- [Task to complete]: Copy out the data exactly, leaving the pictures behind.

- [Dataset items]:
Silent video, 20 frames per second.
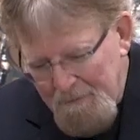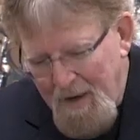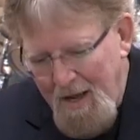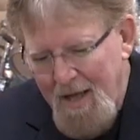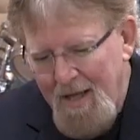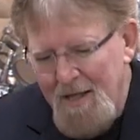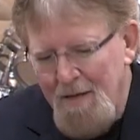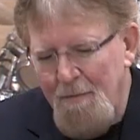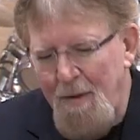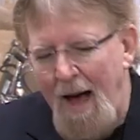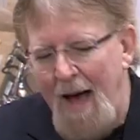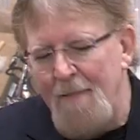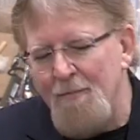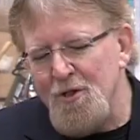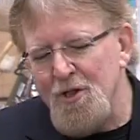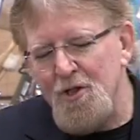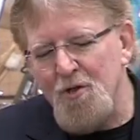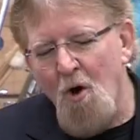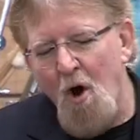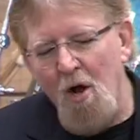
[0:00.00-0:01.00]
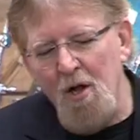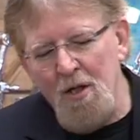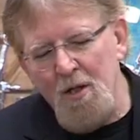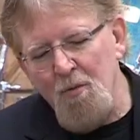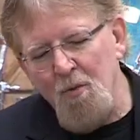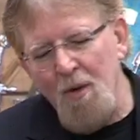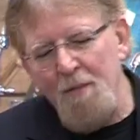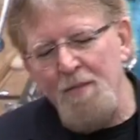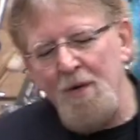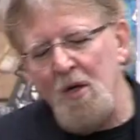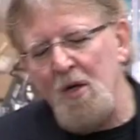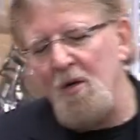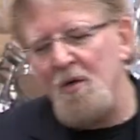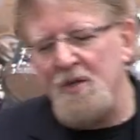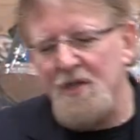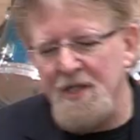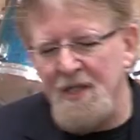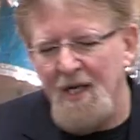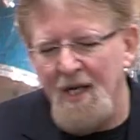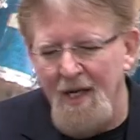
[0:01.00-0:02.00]
The Bible strongly
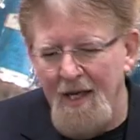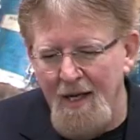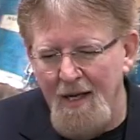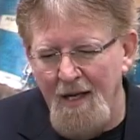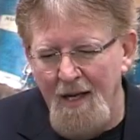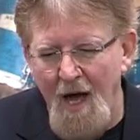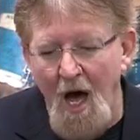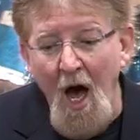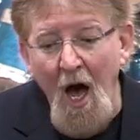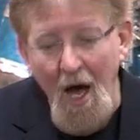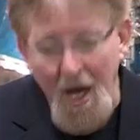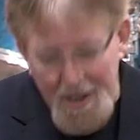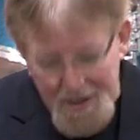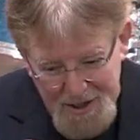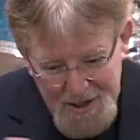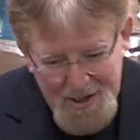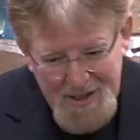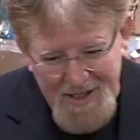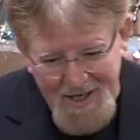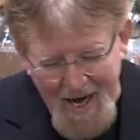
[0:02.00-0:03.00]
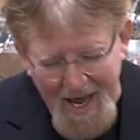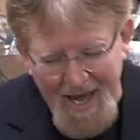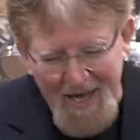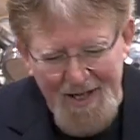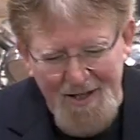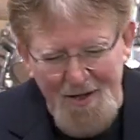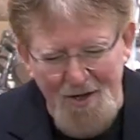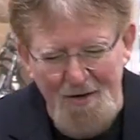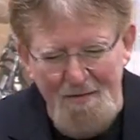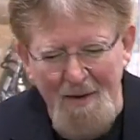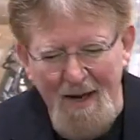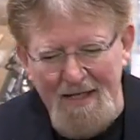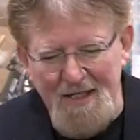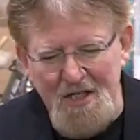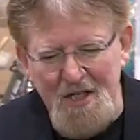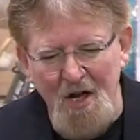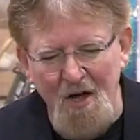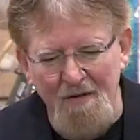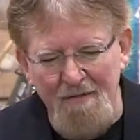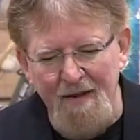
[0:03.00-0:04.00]
rebukes us, and I include
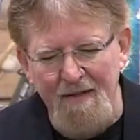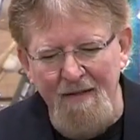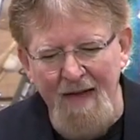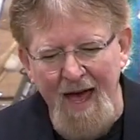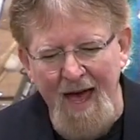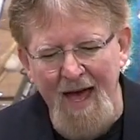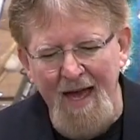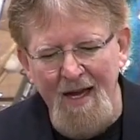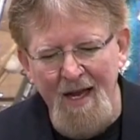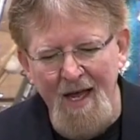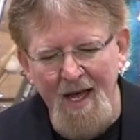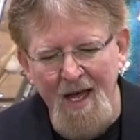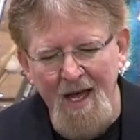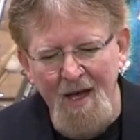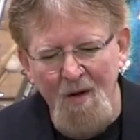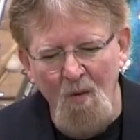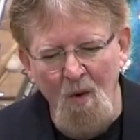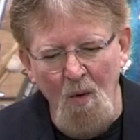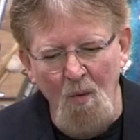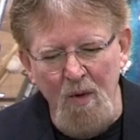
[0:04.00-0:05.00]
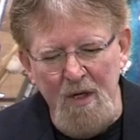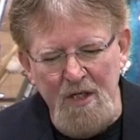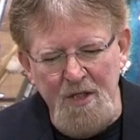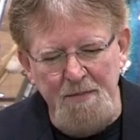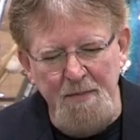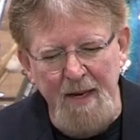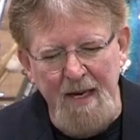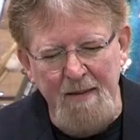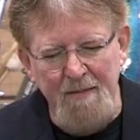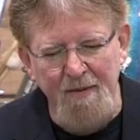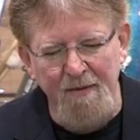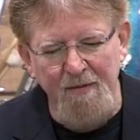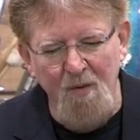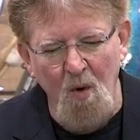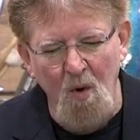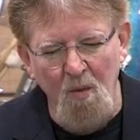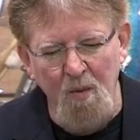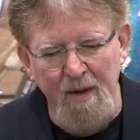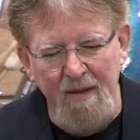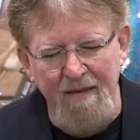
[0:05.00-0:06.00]
myself in that, when we speak before
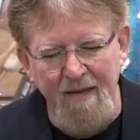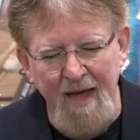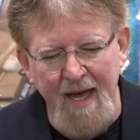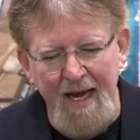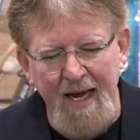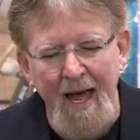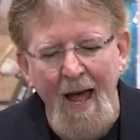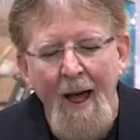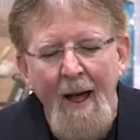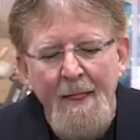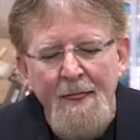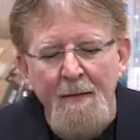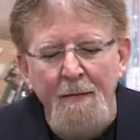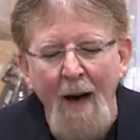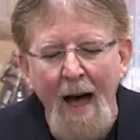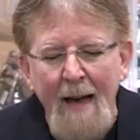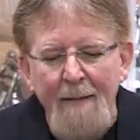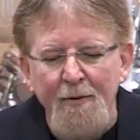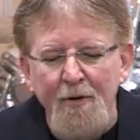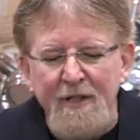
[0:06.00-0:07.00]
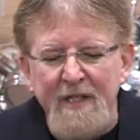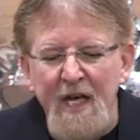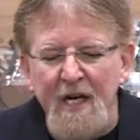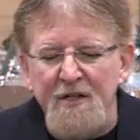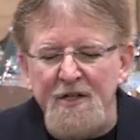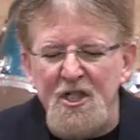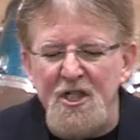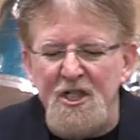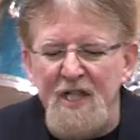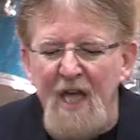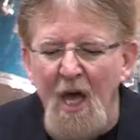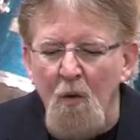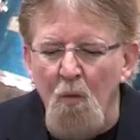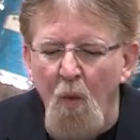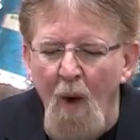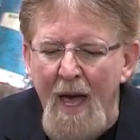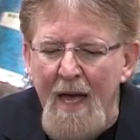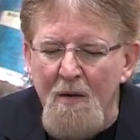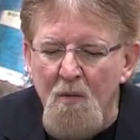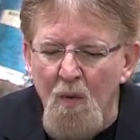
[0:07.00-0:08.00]
we think. The Bible tells us that
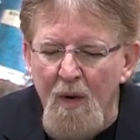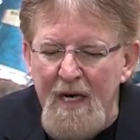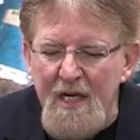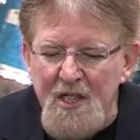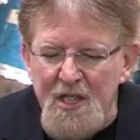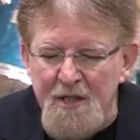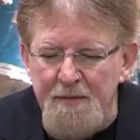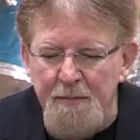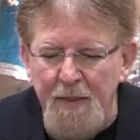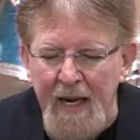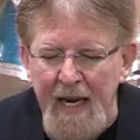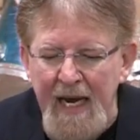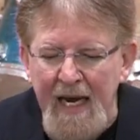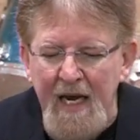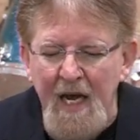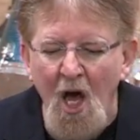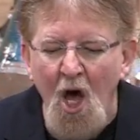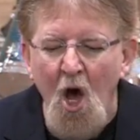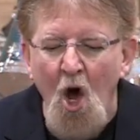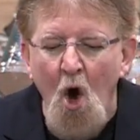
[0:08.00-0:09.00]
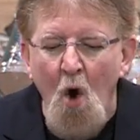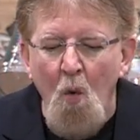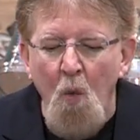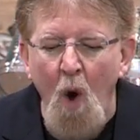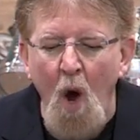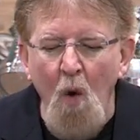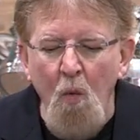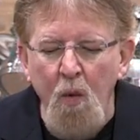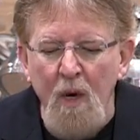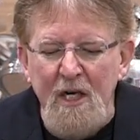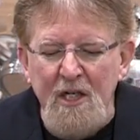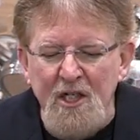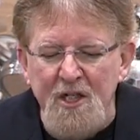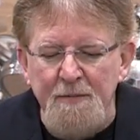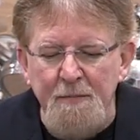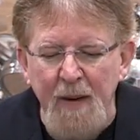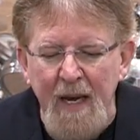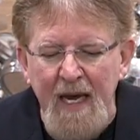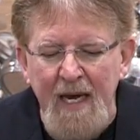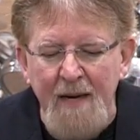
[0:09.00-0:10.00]
when we speak, what we speak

- [Answer to this problem]:
Silent video, 20 frames per second.
[0:00.00-0:01.00]
[0:01.00-0:02.00]
The Bible strongly
[0:02.00-0:03.00]
[0:03.00-0:04.00]
rebukes us, and I include
[0:04.00-0:05.00]
[0:05.00-0:06.00]
myself in that, when we speak before
[0:06.00-0:07.00]
[0:07.00-0:08.00]
we think. The Bible tells us that
[0:08.00-0:09.00]
[0:09.00-0:10.00]
when we speak, what we speak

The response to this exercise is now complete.